Speaking of Behavior
Esmé has all kinds of challenges that can be grouped into social/behavioral challenges that are “austic like.” She is obsessive, enjoying and relaxing into predictable routines. Lately if she is panicking about something I can calm her by counting to 8 over and over and over in a calm tone. If I count to 10 instead, she looks at me like she will be calling her lawyer later in the day in order to draw up the paperwork to disown me (Phil, aka Ezzy’s attorney, please keep an eye out for that call).

She is responsive to music in uncanny ways. She loves patterns. There are all manner of sensory things that make her inconsolable…we are just beginning to scratch that surface. She also seems to have some sensory processing problems and she is overwhelmed by certain environments and types of sound.

However, she is also highly social. She loves people–especially people who are interested in whatever she is interested in doing. She is very loving and affectionate. She demonstrates her investment in her caregivers by turning to them for approval and acknowledgement. She is sensitive to mood changes (sometime appropriately, sometimes not). She responds to different people differently. She makes consistent and meaningful eye-contact. She is not terribly interested in her peers…but I see that changing slowly as her exposure increases.

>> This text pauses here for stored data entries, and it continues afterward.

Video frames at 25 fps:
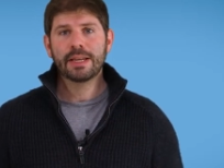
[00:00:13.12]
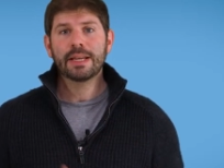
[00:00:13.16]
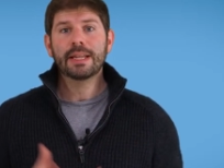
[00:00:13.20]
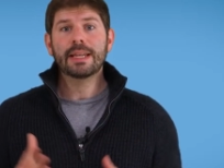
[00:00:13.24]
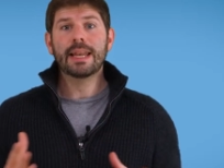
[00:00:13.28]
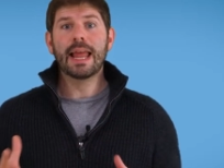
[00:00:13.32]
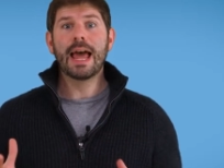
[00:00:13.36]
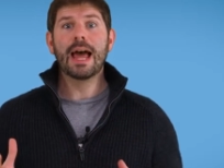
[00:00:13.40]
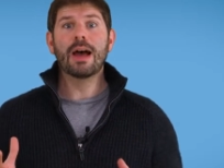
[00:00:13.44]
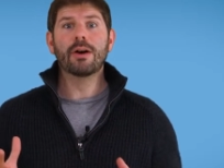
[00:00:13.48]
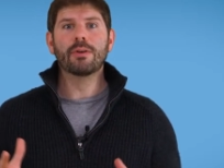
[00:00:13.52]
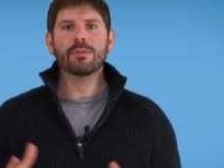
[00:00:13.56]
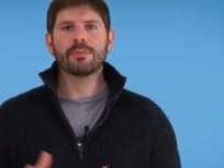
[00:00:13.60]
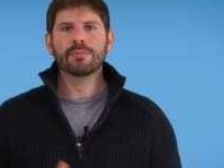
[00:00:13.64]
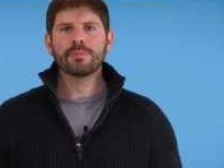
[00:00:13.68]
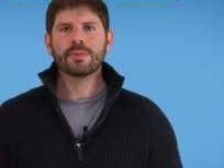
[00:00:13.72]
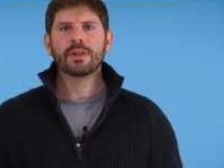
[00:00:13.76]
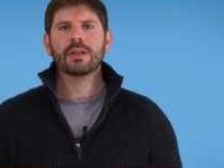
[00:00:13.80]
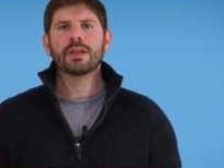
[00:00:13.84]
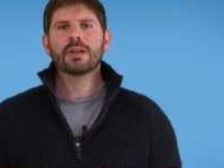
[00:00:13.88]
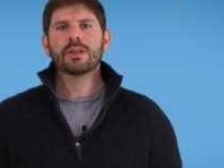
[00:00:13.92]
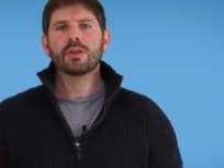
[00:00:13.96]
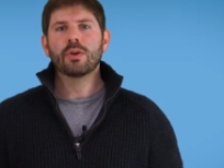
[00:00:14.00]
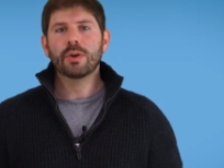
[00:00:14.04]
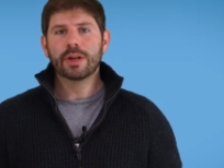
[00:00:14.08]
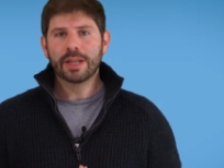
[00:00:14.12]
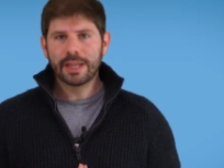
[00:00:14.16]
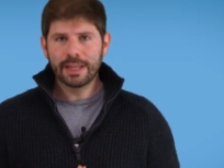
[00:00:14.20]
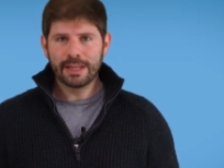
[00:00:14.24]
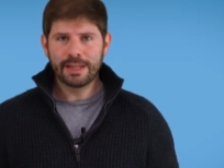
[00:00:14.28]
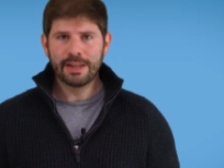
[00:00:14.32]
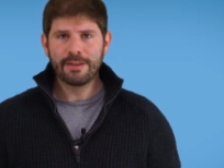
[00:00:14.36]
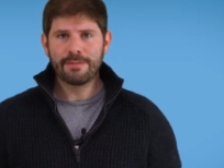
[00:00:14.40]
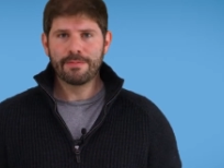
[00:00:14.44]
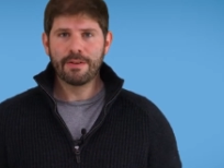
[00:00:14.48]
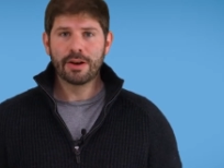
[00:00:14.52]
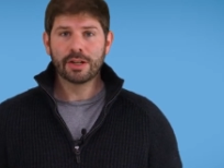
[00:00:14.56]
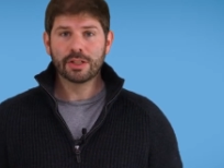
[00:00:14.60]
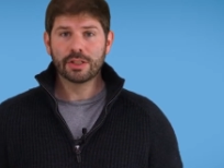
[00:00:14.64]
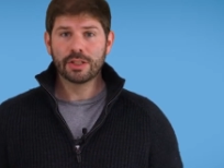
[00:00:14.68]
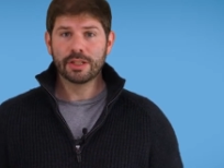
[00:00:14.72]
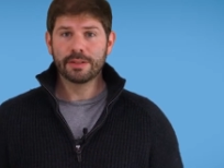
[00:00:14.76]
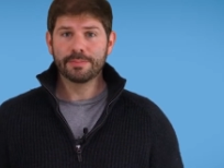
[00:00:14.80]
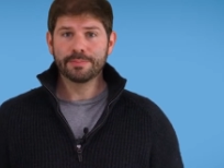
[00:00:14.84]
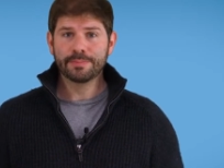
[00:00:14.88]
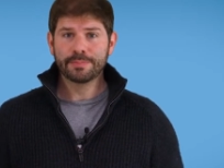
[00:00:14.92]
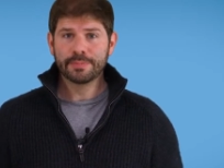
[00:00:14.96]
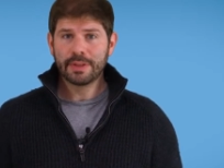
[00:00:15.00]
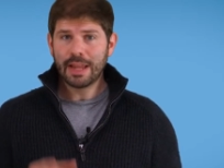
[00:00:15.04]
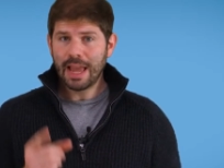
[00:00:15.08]
Now, your kidney
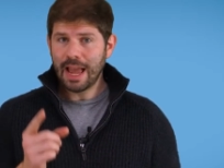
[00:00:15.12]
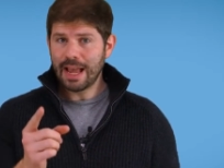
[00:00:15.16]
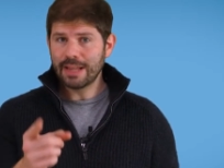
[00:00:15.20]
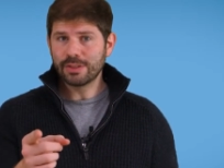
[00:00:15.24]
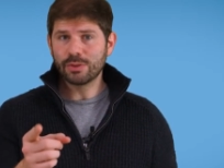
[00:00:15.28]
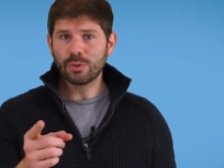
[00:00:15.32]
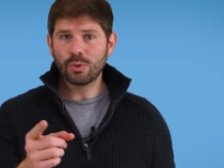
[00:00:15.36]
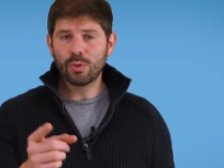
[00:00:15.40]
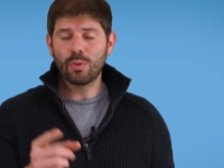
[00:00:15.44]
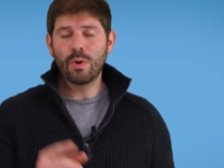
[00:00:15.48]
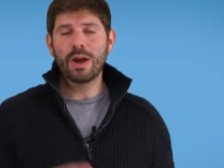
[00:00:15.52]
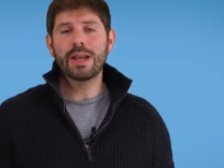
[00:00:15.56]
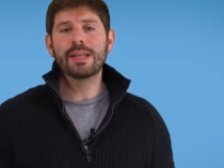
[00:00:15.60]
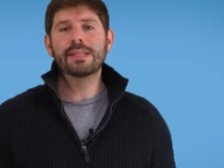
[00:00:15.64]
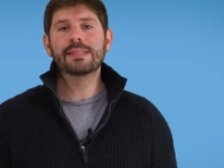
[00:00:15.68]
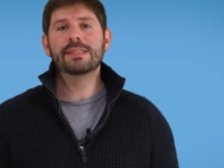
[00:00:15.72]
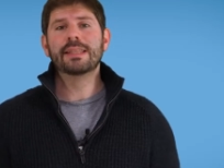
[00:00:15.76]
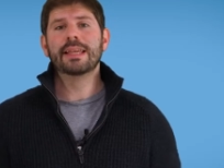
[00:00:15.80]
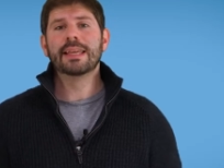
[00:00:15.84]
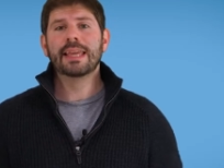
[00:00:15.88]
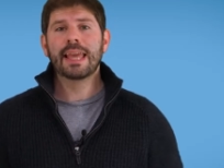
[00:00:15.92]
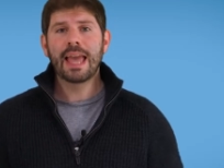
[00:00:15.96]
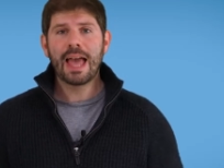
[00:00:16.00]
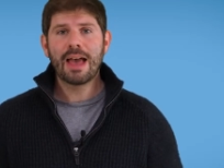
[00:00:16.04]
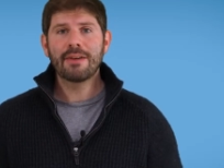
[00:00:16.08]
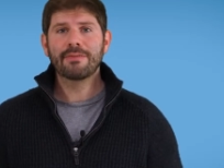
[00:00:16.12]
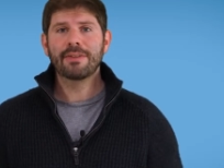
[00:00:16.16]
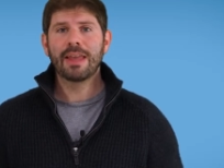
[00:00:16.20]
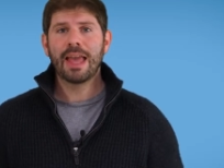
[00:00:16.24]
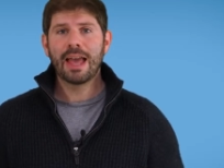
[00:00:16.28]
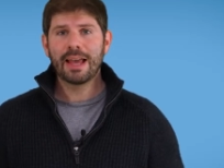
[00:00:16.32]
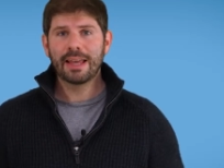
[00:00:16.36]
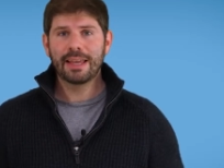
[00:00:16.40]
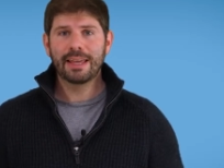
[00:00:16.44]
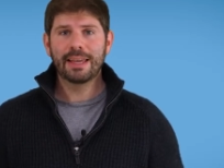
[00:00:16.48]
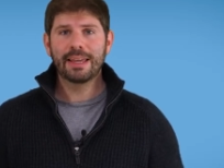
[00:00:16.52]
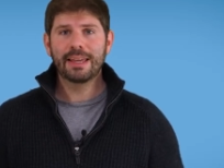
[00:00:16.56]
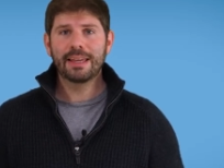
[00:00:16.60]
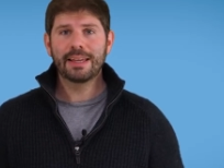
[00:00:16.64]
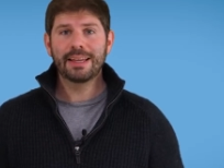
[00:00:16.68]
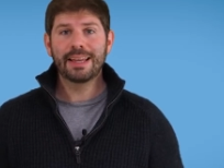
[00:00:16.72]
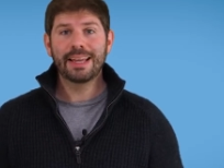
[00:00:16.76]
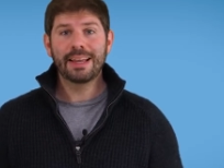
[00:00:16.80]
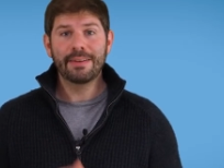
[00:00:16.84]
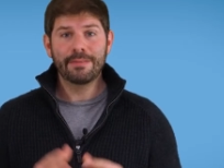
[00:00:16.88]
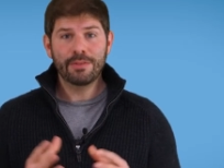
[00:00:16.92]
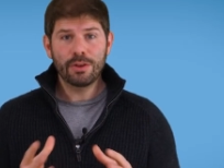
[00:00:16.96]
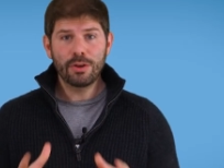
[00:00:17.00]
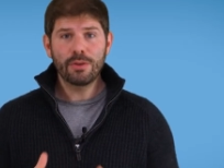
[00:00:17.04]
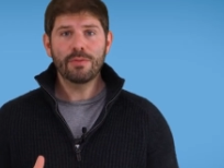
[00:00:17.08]
function. As always, the caveat here,
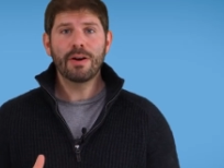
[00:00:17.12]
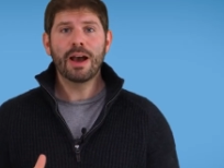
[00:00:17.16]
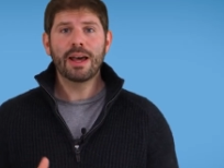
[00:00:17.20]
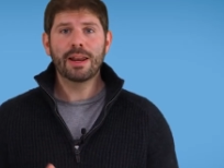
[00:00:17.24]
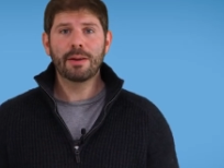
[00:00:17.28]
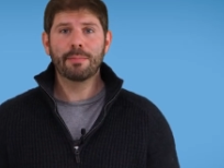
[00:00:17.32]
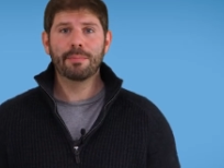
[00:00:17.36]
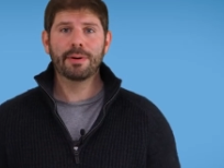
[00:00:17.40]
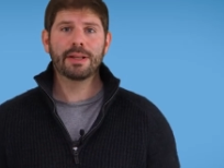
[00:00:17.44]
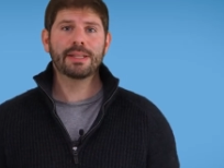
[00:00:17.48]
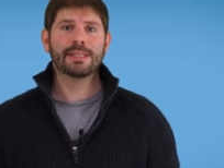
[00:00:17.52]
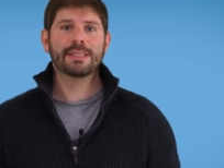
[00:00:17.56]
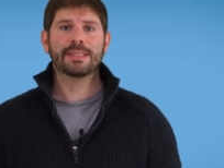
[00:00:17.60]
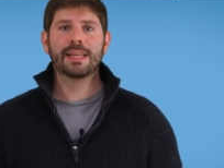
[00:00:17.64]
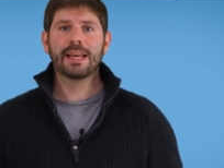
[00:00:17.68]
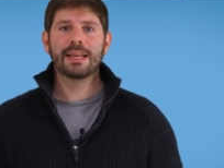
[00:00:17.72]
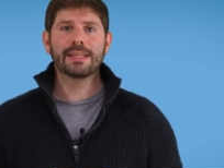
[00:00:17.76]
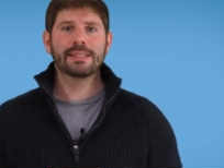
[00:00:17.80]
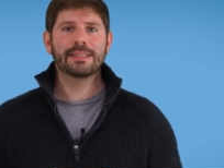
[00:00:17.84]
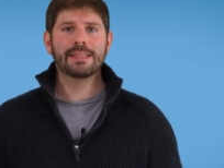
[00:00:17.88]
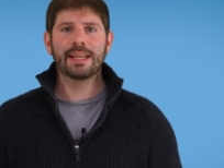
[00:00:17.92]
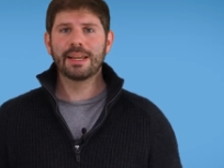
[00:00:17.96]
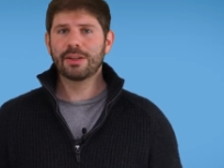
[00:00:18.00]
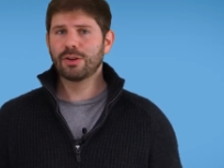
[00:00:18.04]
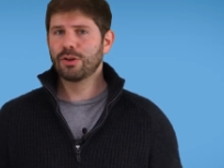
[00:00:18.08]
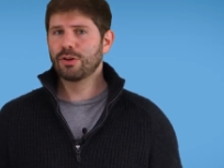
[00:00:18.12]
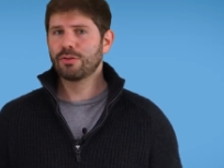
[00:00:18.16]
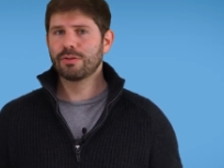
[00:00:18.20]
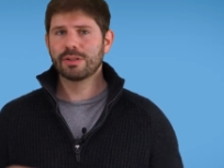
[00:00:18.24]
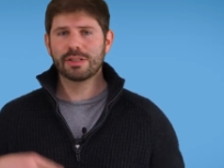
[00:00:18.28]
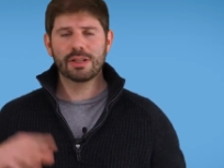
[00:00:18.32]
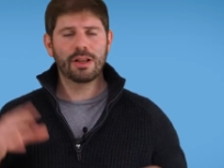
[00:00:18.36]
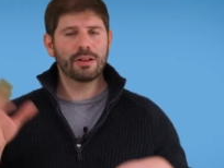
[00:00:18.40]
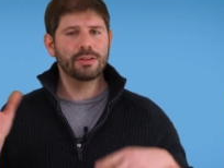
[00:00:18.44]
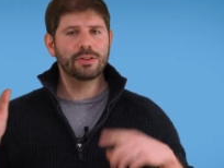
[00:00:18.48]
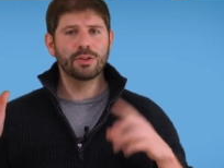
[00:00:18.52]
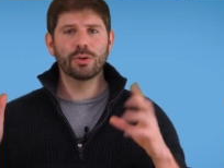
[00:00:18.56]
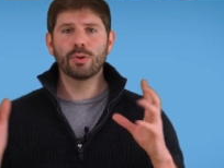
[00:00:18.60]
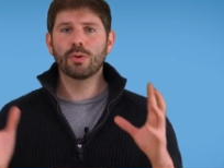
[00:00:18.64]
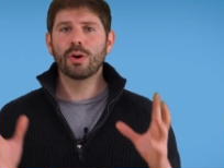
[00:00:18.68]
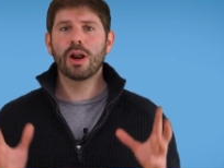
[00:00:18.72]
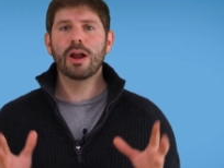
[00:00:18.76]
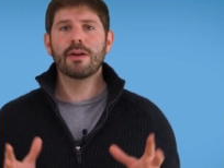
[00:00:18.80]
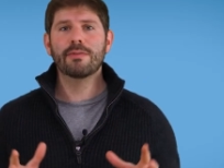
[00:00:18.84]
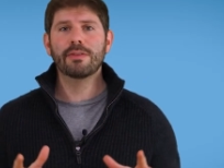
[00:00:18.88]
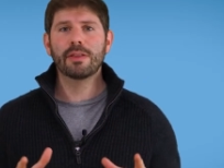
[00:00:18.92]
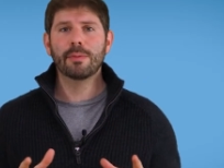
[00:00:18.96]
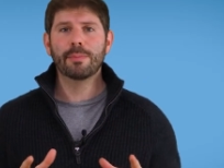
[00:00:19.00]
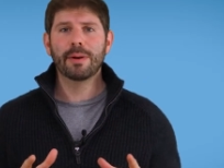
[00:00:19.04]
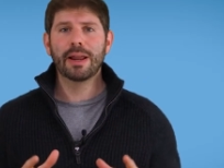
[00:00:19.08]
if you've had a blood test and your results are all
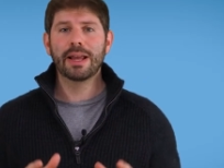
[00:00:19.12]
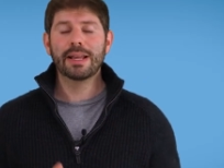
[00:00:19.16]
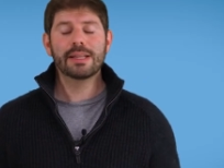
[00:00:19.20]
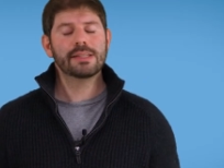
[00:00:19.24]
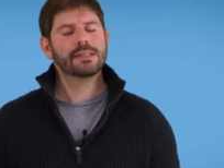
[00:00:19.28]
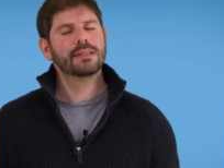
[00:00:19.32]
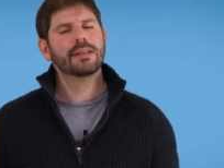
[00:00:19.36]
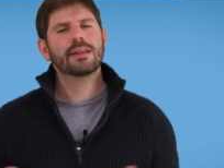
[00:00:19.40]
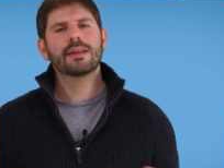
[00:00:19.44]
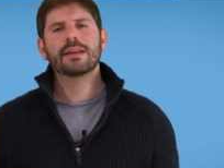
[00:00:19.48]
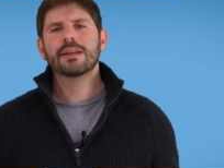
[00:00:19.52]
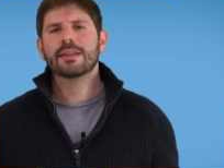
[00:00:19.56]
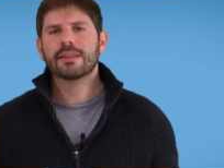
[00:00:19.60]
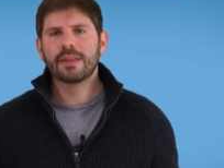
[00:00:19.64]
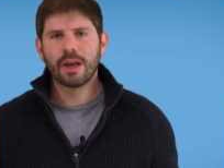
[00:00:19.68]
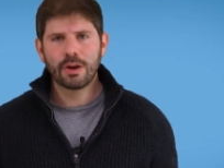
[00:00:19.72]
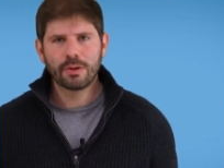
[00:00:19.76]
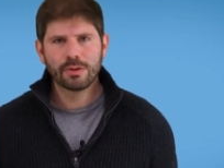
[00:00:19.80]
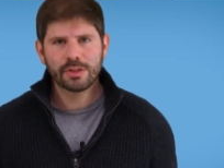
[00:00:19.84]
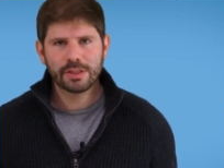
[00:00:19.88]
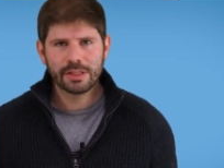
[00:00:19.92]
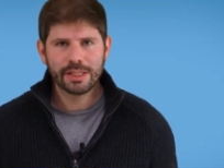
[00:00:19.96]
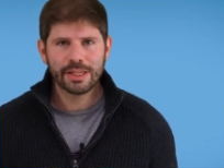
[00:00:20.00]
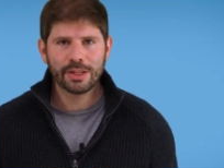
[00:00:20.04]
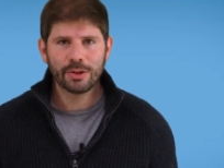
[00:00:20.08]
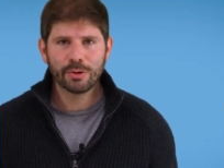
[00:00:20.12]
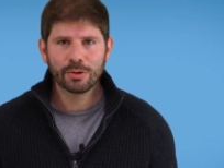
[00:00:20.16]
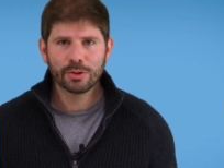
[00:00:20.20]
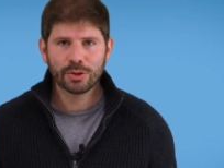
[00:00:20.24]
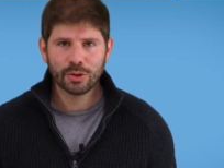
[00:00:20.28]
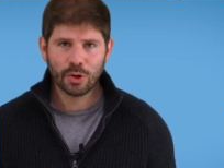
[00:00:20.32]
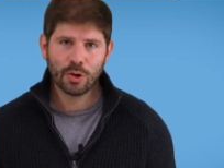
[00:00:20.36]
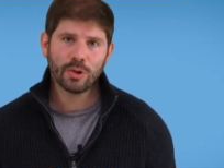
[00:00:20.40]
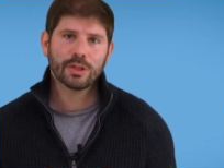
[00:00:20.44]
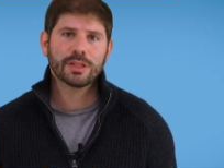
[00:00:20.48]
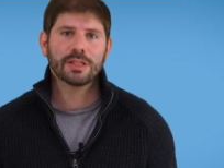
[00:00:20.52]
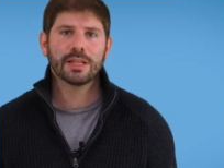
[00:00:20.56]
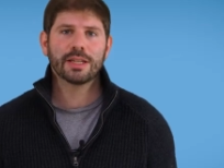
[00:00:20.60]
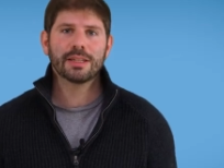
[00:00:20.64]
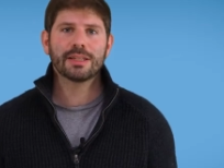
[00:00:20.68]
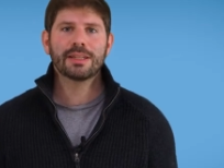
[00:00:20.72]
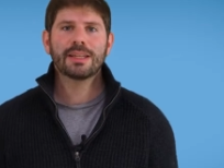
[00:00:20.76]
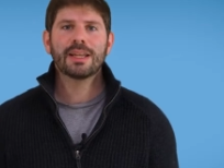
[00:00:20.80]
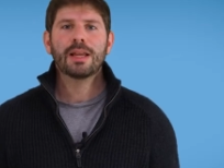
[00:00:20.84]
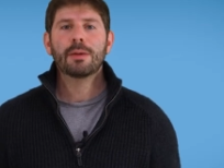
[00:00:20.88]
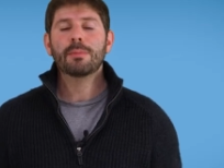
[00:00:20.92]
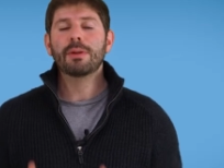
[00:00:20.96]
over the place, go see your doctor.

And treating any of these behavioral challenges can only be approached with care, considering her tendency to hold her breath in response challenging some of these behaviors. The breath-holding can induce seizures and also has aspiration risks.

Oh, Yeah, and That Movement Thing
On top of all of these things Esmé’s severely low tone, gross motor delays, and suspected movement disorder further muddies the water. How much of what we ask of her is she physically unable to do? Esmé is super vulnerable in a classroom with other children. She is unstable in a seated position. She likes to hang out on the floor on her back while swinging her legs around…she is just asking to be tripped over and trampled by her peers–all of whom are alarmingly larger than her. But you cannot contain the Ez. She needs to move constantly. Placing her in a chair during class for long periods of time would just break her.

In fact, I think that we saw a huge leap cognitively when we moved to a house with a large living room that she could explore. We let her explore a lot…she also falls a lot, but she gets back up and keeps going. We don’t like the idea of containing her or limiting her any more than is absolutely necessary.

Keep Up!
Ezzy is smart. There is absolutely no doubt about that. There is also no doubt that she takes in information differently than the average kid. I think that putting her in a classroom with her typical peers could be a great opportunity for her to learn new things, to approach learning differently…but I also am afraid about things moving so fast that she can’t keep up–that it will only serve to highlight how she is different for her…that she might shut down. At the same time, I’m afraid of putting her in a class that doesn’t offer that determined, competitive little creature a high bar to reach for.

The thing is that people who don’t know better are constantly shocked by what this tiny, wiggling, distracted, non-verbal child can do. This is why I bring videos to meetings with doctors, teachers, and therapists…seeing is believing after all.

Yes, she is basically potty-trained…except that we don’t always have a good way to communicate about it, or somewhere where she can physically sit on a potty (I have held her over a full sized public toilet on a number of occasions and, let me tell you, it is not pretty–imagine wrangling a small wiggling crocodile that wants to dive into the toilet, touch everything disgusting, and will bite your fingers to get you to let go–all while counting calmly to 8 and crouching above a disgusting floor).

Yes, she knows her numbers, letters, colors, and shapes…you should see the looks I get about this, like I said she communicates via telepathy (which she also totally does, but I’m not going to tell anyone that the first day I meet them, now am I?).

Yes, she understands everything happening around her.

But, also, she is vulnerable, needy, and fragile…and she just doesn’t seem to fit in any of the boxes we can find so far.

I guess that means we will have to build a box for her?…or is it something else entirely? Not a box at all?